BEGIN Excerpted records
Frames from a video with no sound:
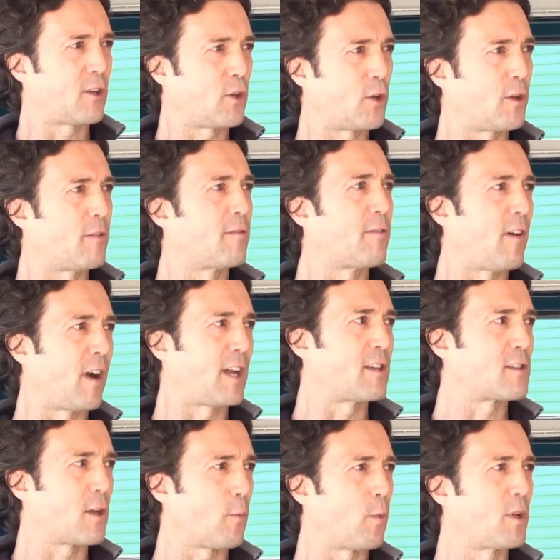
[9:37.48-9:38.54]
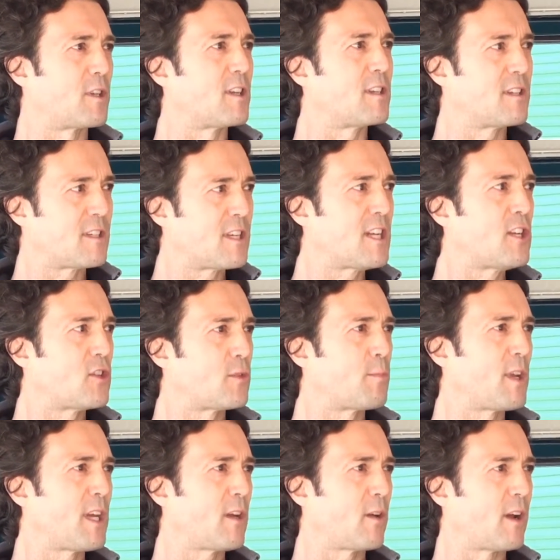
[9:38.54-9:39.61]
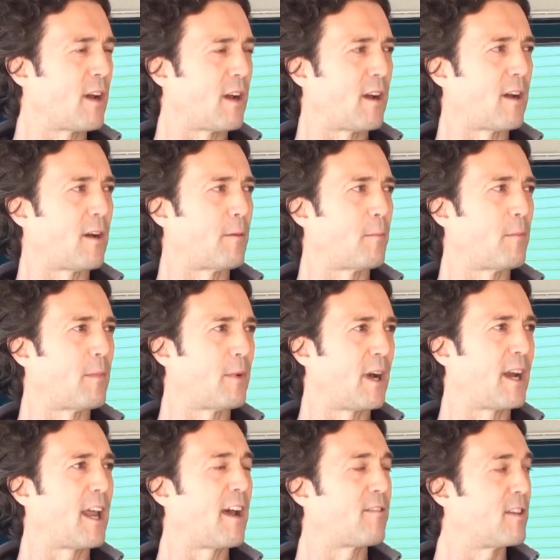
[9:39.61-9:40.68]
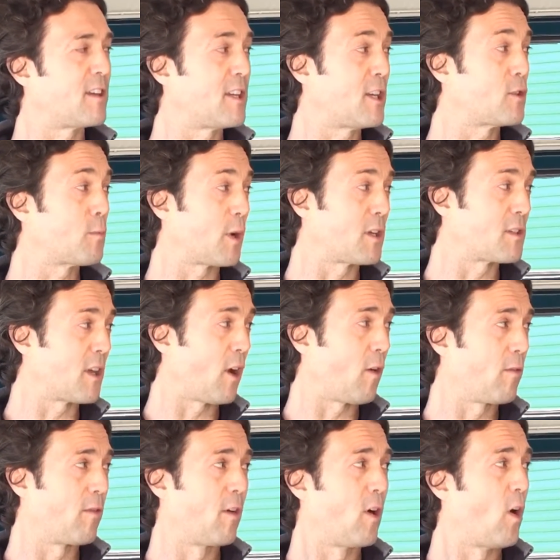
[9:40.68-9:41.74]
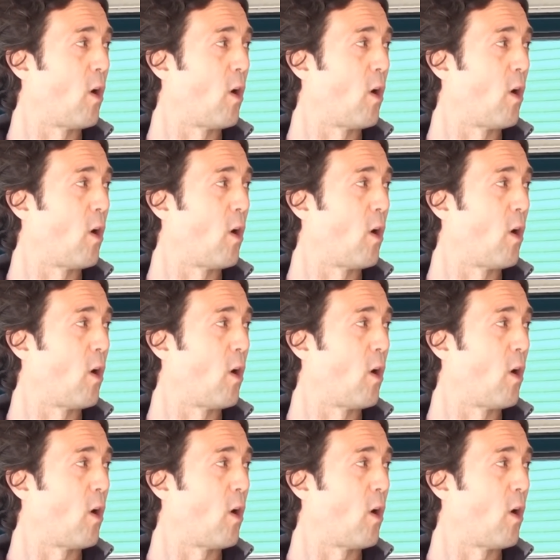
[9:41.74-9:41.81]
couldn't find someone to teach me, um, I'd have to teach myself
END Excerpted records
# The problem
Would you reproduce each line of the material exactly, omitting the images?

# Problem solution
Frames from a video with no sound:
[9:37.48-9:38.54]
[9:38.54-9:39.61]
[9:39.61-9:40.68]
[9:40.68-9:41.74]
[9:41.74-9:41.81]
couldn't find someone to teach me, um, I'd have to teach myself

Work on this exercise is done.